1. Condoning of defective notice  

 Whilst all 14 affiliates agreed to the condoning of the defective notice of these, 06 (six) of the affiliates indicated that they needed to engage their members and proposed that the SGM be moved by a week to 24 April 2021. The results on the vote of the defective notice were communicated to the interim board on the morning of Friday, 16 April 2021. That very afternoon around 14h00 the IB informed MC that the Minister of Sport said the SGM will carry on the next day regardless.  

 1. SASCOC provisions 

 The Affiliates were cognisant of the fact that any amendment to the MOI needed to be endorsed by SASCOC prior to its adoption. In several meetings the MC pleaded with the IB that as part of good governance, the amendments to the MOI ought to be sent to SASCOC for approval. The IB brashly disregarded this plea and indicated that the Minister would manage SASCOC. The Minister also said that the IB should disregard any governance document, legislation or provisions thereof that posed as a hindrance to their mandate.  
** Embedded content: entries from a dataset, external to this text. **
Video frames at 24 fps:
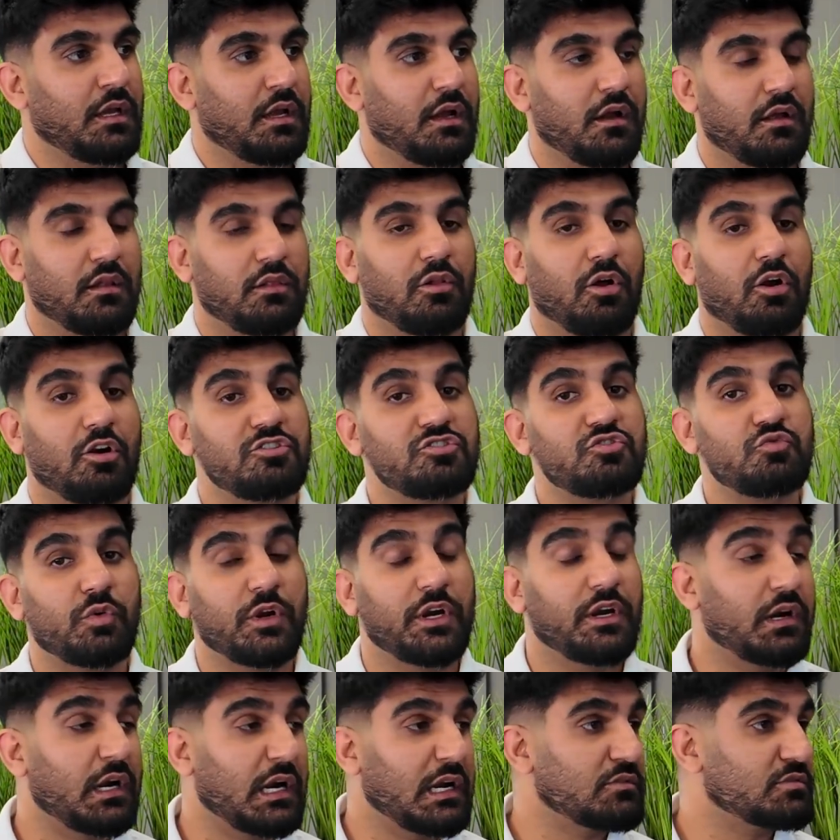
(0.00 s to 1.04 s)
Large
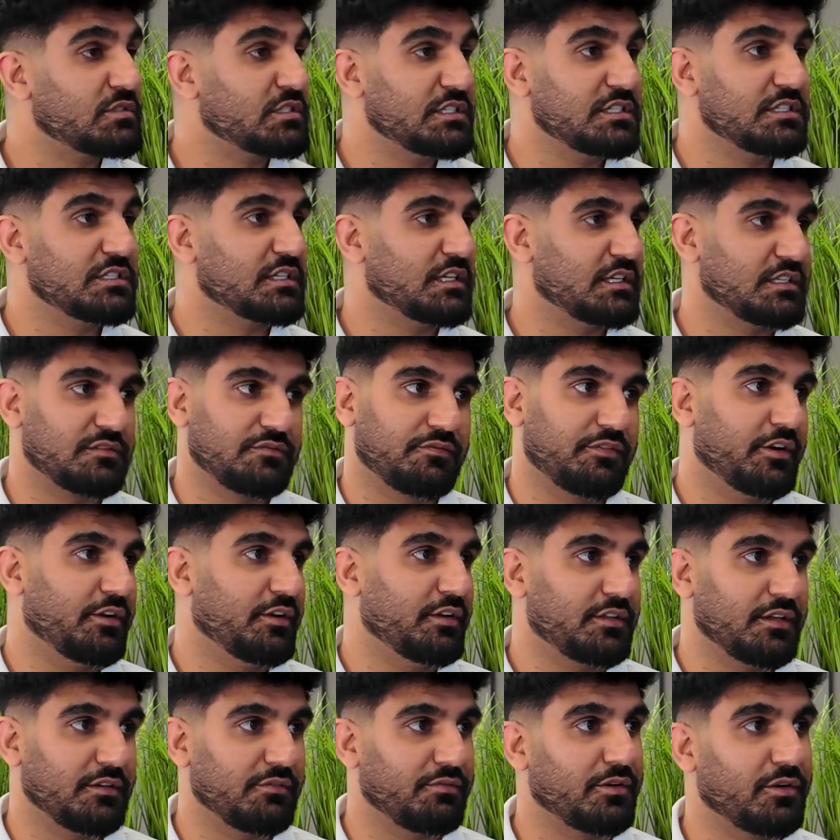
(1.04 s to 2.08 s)
warehouses, it's very
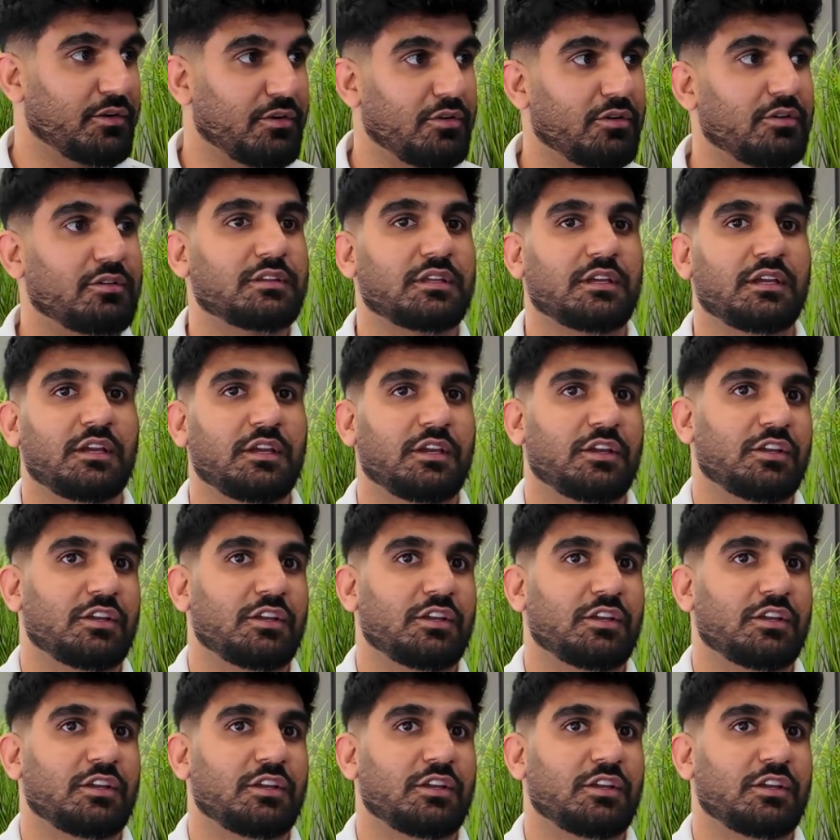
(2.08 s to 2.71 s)
difficult.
1. SASCOC sanctions vs Ministerial sanctions 

The Affiliates were aware that if they were to adopt the MOI at the SGM without SASCOC’s input, CSA could be suspended or expelled as a National Sport Federation. This would have dire repercussions for our players as they would not be able to represent South Africa on any International stage. MC had to make the decision that placed the sport and its players first.  
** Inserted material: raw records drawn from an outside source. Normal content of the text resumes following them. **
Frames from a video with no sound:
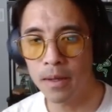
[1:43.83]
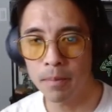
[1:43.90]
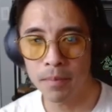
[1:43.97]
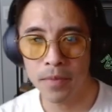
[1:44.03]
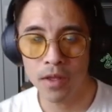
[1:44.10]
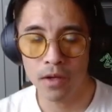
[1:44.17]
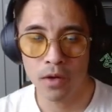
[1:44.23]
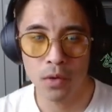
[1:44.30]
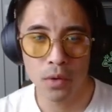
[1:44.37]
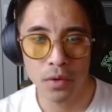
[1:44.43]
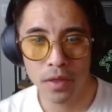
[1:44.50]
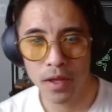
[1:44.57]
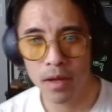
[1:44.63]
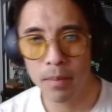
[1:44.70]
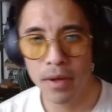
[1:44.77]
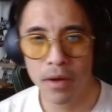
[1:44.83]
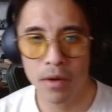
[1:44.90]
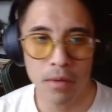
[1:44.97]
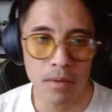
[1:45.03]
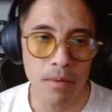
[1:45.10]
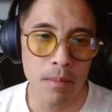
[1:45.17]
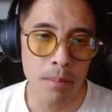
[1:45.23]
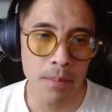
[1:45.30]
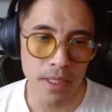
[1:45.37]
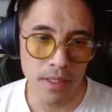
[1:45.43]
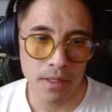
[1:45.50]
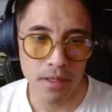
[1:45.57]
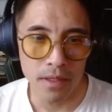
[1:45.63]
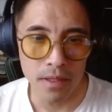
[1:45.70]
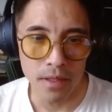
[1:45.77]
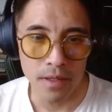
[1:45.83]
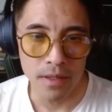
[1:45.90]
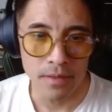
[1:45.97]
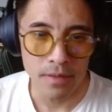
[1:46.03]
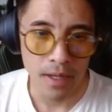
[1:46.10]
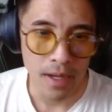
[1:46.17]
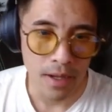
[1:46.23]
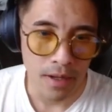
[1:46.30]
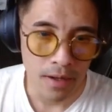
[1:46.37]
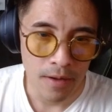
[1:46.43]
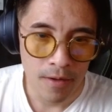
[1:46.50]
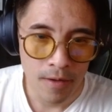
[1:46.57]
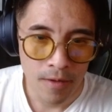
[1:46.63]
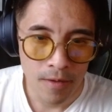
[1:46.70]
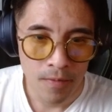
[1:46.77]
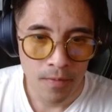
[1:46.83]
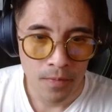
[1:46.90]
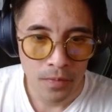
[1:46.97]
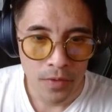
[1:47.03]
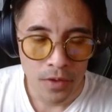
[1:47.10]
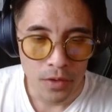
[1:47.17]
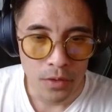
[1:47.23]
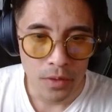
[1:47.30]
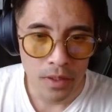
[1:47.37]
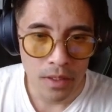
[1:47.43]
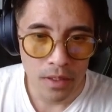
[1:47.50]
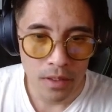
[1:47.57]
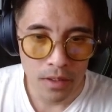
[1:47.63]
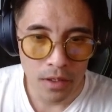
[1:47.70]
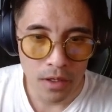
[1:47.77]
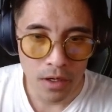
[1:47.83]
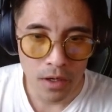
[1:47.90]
The cool thing about Pika is that you can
1. Contentious provisions in the new MOI  

1. The margin between the Independent Directors and Non-Independent Directors – Post the meeting between the Minister, IB chairperson and CSA Acting President on 12 April 2021, the IB Chairperson proposed that the Board would comprise of 07 Independent Directors, 05 Non-Independent Directors and 01 Executive (being CEO). This message was communicated to the affiliates, however, in the final draft the MOI presented 07 Independent Directors, 04 Non-independent Directors and 02 Executives (being the CEO and CFO). This, the MC construed as acting in bad faith by the IB. 

2. Independent chairperson – The Minister and the IB continue to stress the fact that they are implementing the Nicholson Recommendations but the Nicholson report made no mention of the CSA Board being chaired by an Independent Director. Therefore, why add to what Nicholson did not recommend if the mandate was purely the implementation of the Nicholson recommendations? 

3. Objectives of the Company – The Members’ Council are of the opinion that the objectives of the company are to be determined by the Members’ Council and the Board to give effect to implementation of the determined objectives. 

4. Affiliates to mirror CSA MOI – The contents of this clause implies that in every structure down to club level, their Boards must have an Independent chairperson, have a majority of Independent Directors and have their CEO and CFO as part of the Board. This is impractical and would result in cricket being administered by non-cricketing individuals at grassroots level.     

The refusal by the IB to afford Members’ Council sufficient time to deliberate the final draft of the MOI with their respective affiliates was a catalyst to this impasse. The time span of less than 24 hours to consider such an important document is in our opinion unreasonable. In addition, the duress and political pressure displayed prior to the voting at the SGM was highly unorthodox, unfortunate, and unethical. 

An MOI is a document that must be designed to be fit for purpose while adhering to the prescripts of legislation. The Members’ Council does not believe the impasse is unresolvable, it merely implores the IB to respectfully and willingly come to the table and take into consideration what is in the best interests of the Players and cricket as a whole.